» SOURCE MATERIAL:
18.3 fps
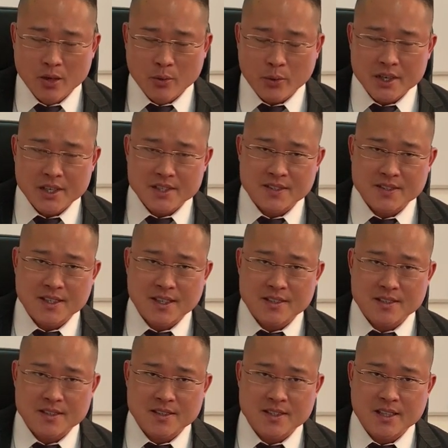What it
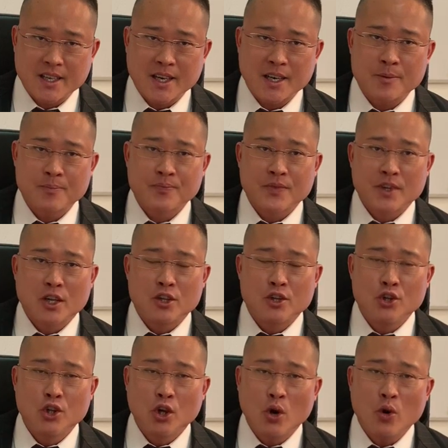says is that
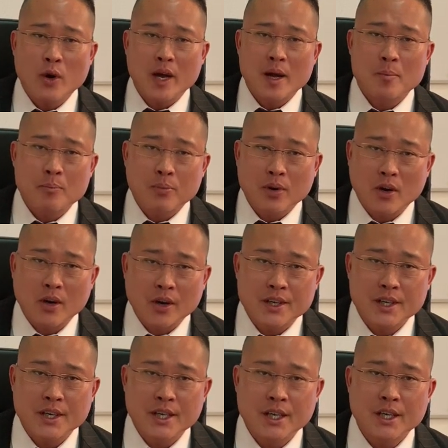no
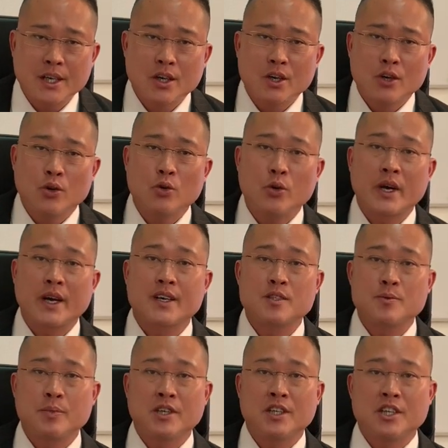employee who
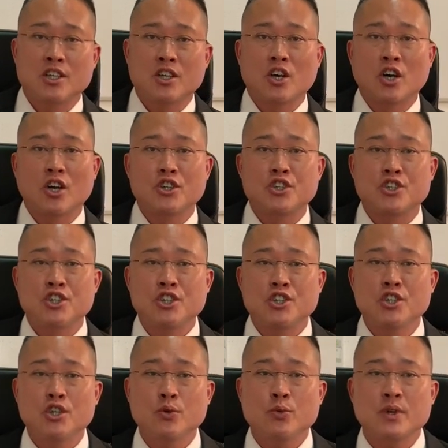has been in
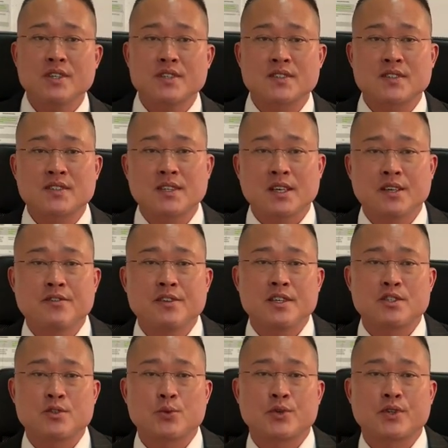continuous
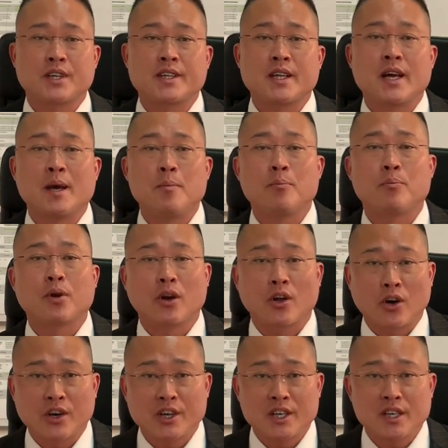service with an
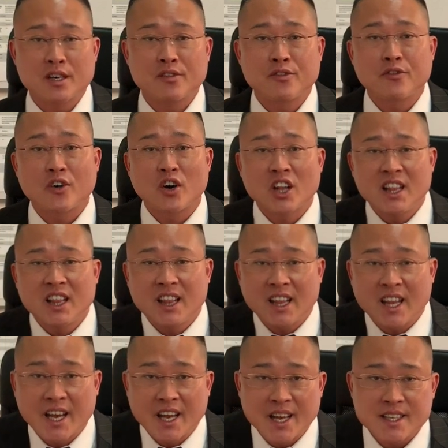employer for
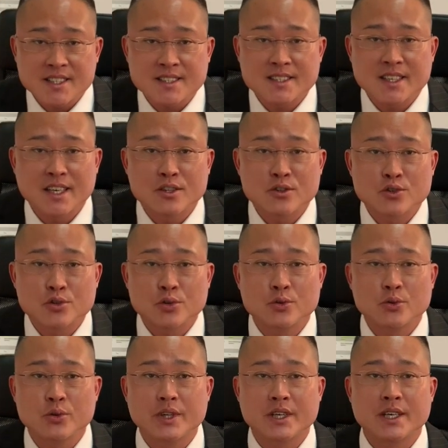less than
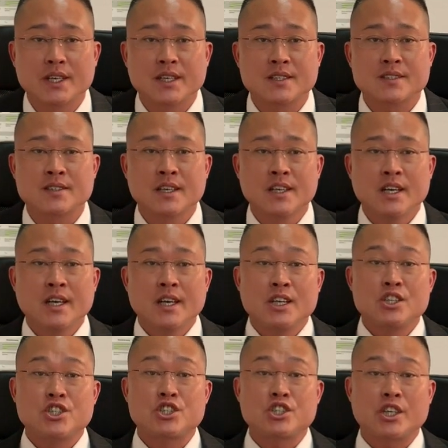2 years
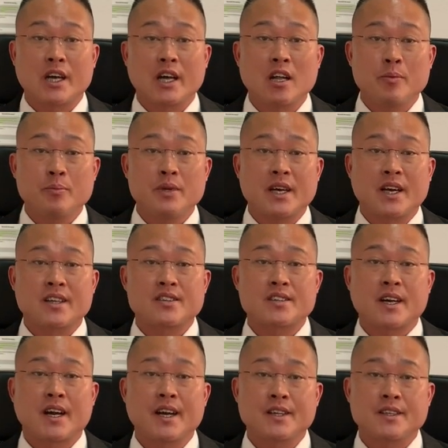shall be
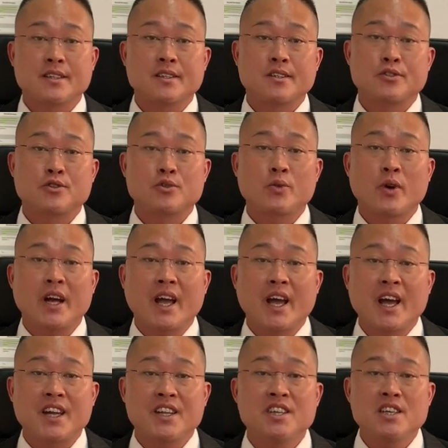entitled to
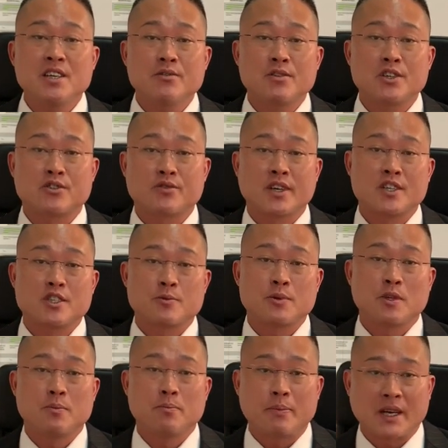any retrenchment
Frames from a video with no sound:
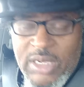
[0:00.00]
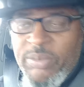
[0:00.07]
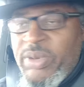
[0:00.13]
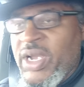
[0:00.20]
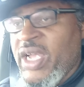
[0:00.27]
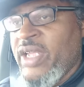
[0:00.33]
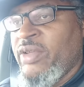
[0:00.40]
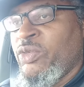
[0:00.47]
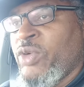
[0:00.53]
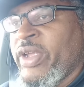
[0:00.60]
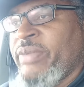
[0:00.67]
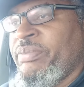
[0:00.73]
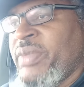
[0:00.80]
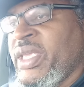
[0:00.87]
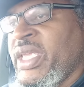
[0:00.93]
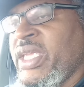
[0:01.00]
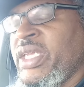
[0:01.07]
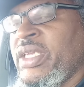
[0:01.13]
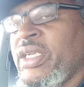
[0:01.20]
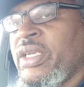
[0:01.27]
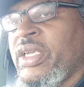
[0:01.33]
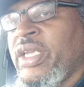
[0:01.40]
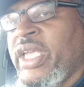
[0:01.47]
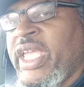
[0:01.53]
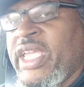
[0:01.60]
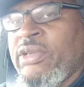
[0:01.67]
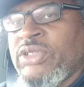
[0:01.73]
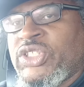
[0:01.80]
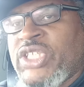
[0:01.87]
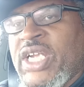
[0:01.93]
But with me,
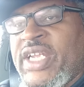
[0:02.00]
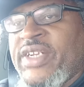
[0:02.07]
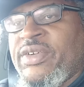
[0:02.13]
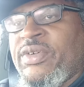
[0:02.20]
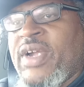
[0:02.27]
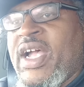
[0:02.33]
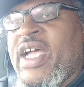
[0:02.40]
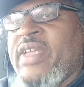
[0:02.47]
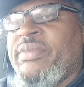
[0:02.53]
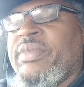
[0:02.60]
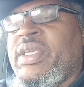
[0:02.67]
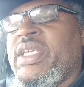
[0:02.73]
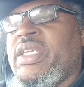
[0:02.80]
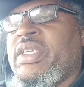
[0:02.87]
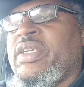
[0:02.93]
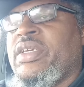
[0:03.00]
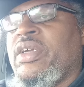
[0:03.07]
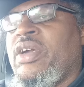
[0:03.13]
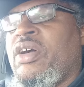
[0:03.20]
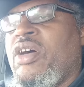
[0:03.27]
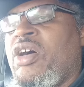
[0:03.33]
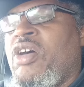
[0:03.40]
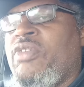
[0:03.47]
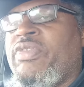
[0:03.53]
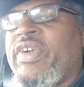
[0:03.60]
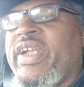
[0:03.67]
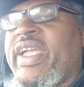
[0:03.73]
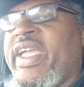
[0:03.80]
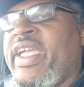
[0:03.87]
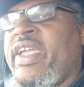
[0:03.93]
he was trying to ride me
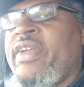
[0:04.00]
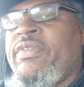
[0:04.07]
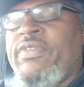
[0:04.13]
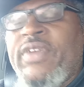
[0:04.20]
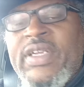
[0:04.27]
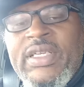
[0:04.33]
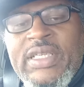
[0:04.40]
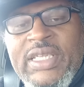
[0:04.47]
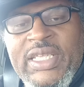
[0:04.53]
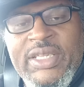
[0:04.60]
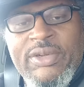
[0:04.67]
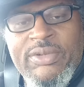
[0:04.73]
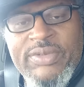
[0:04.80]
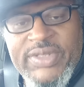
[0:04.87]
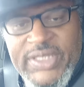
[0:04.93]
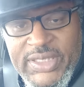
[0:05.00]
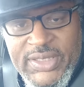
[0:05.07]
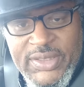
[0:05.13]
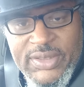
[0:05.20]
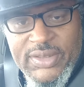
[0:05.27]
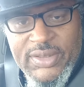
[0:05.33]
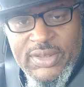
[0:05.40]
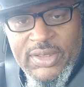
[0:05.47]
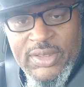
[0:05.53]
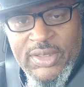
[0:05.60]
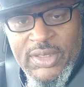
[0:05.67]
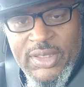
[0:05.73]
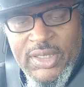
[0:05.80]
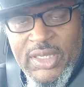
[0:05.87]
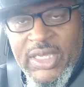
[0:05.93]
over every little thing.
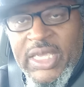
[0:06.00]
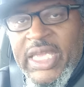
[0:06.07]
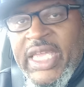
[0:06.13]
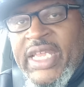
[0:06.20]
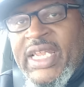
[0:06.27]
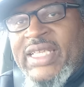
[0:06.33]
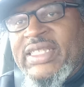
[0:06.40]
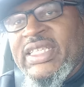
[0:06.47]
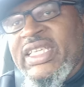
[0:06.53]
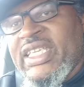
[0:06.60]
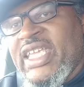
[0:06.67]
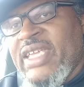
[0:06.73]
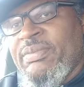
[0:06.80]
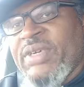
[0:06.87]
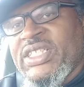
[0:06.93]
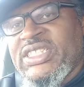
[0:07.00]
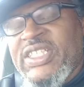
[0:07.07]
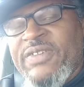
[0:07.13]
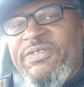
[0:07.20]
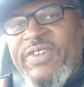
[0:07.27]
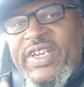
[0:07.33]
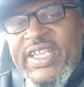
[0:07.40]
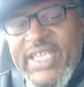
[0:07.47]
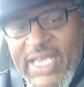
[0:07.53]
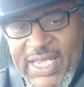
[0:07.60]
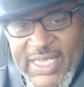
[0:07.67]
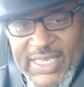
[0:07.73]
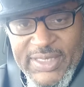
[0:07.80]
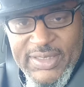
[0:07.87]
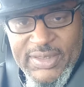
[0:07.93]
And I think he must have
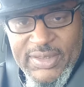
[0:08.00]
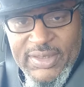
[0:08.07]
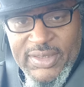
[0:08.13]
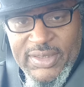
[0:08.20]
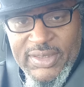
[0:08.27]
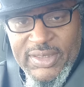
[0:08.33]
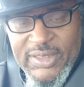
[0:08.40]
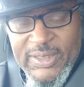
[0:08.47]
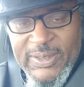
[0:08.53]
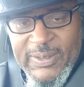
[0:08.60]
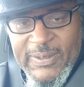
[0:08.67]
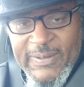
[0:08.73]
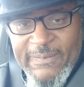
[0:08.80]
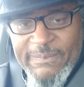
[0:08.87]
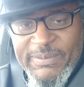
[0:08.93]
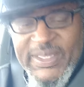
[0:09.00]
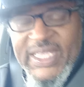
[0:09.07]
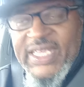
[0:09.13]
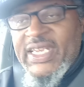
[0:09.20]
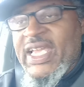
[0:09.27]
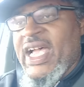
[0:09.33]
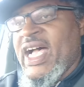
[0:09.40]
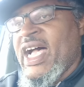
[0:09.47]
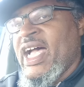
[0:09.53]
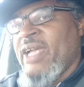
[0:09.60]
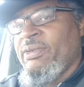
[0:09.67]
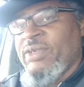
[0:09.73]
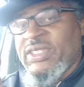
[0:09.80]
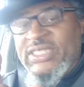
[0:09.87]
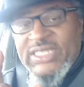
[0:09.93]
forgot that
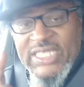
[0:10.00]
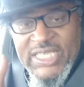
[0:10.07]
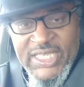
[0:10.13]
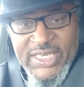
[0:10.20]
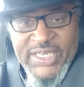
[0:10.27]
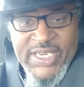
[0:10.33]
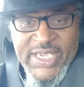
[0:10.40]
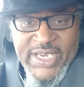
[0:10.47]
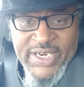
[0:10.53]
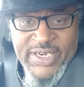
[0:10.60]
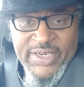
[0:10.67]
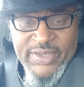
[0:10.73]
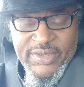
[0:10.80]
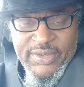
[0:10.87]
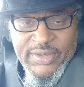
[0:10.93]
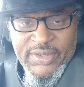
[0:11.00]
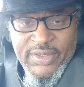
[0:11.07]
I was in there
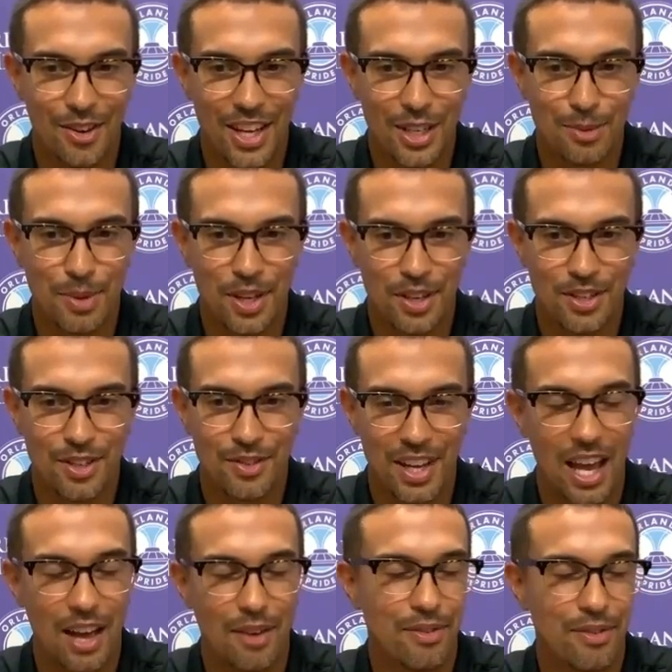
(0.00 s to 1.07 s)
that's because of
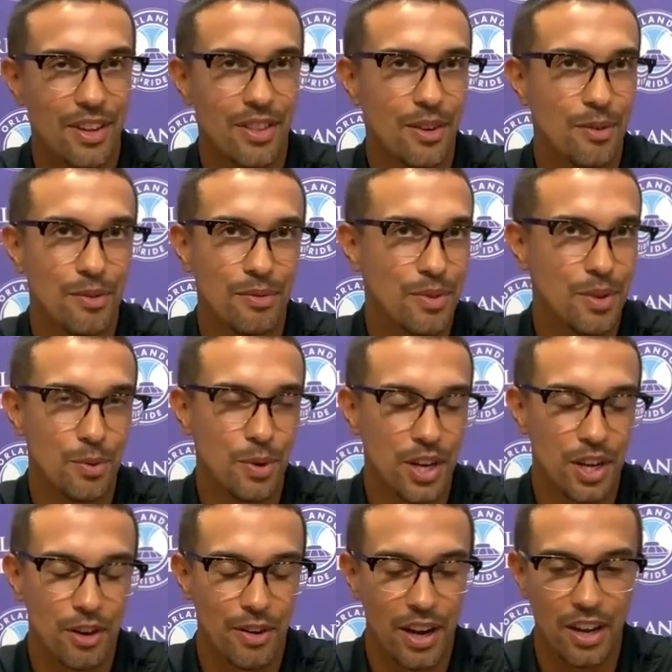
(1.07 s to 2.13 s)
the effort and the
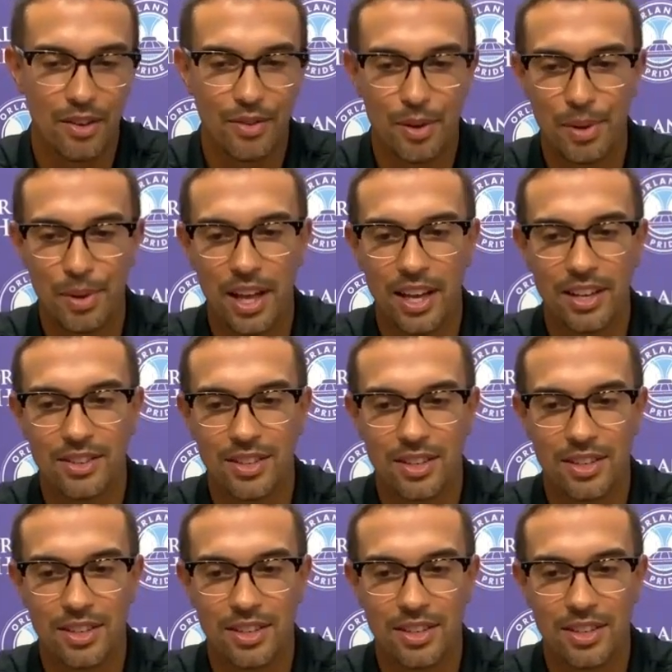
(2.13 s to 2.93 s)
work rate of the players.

» BRIEF: An exact, word-for-word version of the material is required, free of pictures.

» WRITTEN RESPONSE:
18.3 fps
What it
says is that
no
employee who
has been in
continuous
service with an
employer for
less than
2 years
shall be
entitled to
any retrenchment
Frames from a video with no sound:
[0:00.00]
[0:00.07]
[0:00.13]
[0:00.20]
[0:00.27]
[0:00.33]
[0:00.40]
[0:00.47]
[0:00.53]
[0:00.60]
[0:00.67]
[0:00.73]
[0:00.80]
[0:00.87]
[0:00.93]
[0:01.00]
[0:01.07]
[0:01.13]
[0:01.20]
[0:01.27]
[0:01.33]
[0:01.40]
[0:01.47]
[0:01.53]
[0:01.60]
[0:01.67]
[0:01.73]
[0:01.80]
[0:01.87]
[0:01.93]
But with me,
[0:02.00]
[0:02.07]
[0:02.13]
[0:02.20]
[0:02.27]
[0:02.33]
[0:02.40]
[0:02.47]
[0:02.53]
[0:02.60]
[0:02.67]
[0:02.73]
[0:02.80]
[0:02.87]
[0:02.93]
[0:03.00]
[0:03.07]
[0:03.13]
[0:03.20]
[0:03.27]
[0:03.33]
[0:03.40]
[0:03.47]
[0:03.53]
[0:03.60]
[0:03.67]
[0:03.73]
[0:03.80]
[0:03.87]
[0:03.93]
he was trying to ride me
[0:04.00]
[0:04.07]
[0:04.13]
[0:04.20]
[0:04.27]
[0:04.33]
[0:04.40]
[0:04.47]
[0:04.53]
[0:04.60]
[0:04.67]
[0:04.73]
[0:04.80]
[0:04.87]
[0:04.93]
[0:05.00]
[0:05.07]
[0:05.13]
[0:05.20]
[0:05.27]
[0:05.33]
[0:05.40]
[0:05.47]
[0:05.53]
[0:05.60]
[0:05.67]
[0:05.73]
[0:05.80]
[0:05.87]
[0:05.93]
over every little thing.
[0:06.00]
[0:06.07]
[0:06.13]
[0:06.20]
[0:06.27]
[0:06.33]
[0:06.40]
[0:06.47]
[0:06.53]
[0:06.60]
[0:06.67]
[0:06.73]
[0:06.80]
[0:06.87]
[0:06.93]
[0:07.00]
[0:07.07]
[0:07.13]
[0:07.20]
[0:07.27]
[0:07.33]
[0:07.40]
[0:07.47]
[0:07.53]
[0:07.60]
[0:07.67]
[0:07.73]
[0:07.80]
[0:07.87]
[0:07.93]
And I think he must have
[0:08.00]
[0:08.07]
[0:08.13]
[0:08.20]
[0:08.27]
[0:08.33]
[0:08.40]
[0:08.47]
[0:08.53]
[0:08.60]
[0:08.67]
[0:08.73]
[0:08.80]
[0:08.87]
[0:08.93]
[0:09.00]
[0:09.07]
[0:09.13]
[0:09.20]
[0:09.27]
[0:09.33]
[0:09.40]
[0:09.47]
[0:09.53]
[0:09.60]
[0:09.67]
[0:09.73]
[0:09.80]
[0:09.87]
[0:09.93]
forgot that
[0:10.00]
[0:10.07]
[0:10.13]
[0:10.20]
[0:10.27]
[0:10.33]
[0:10.40]
[0:10.47]
[0:10.53]
[0:10.60]
[0:10.67]
[0:10.73]
[0:10.80]
[0:10.87]
[0:10.93]
[0:11.00]
[0:11.07]
I was in there
(0.00 s to 1.07 s)
that's because of
(1.07 s to 2.13 s)
the effort and the
(2.13 s to 2.93 s)
work rate of the players.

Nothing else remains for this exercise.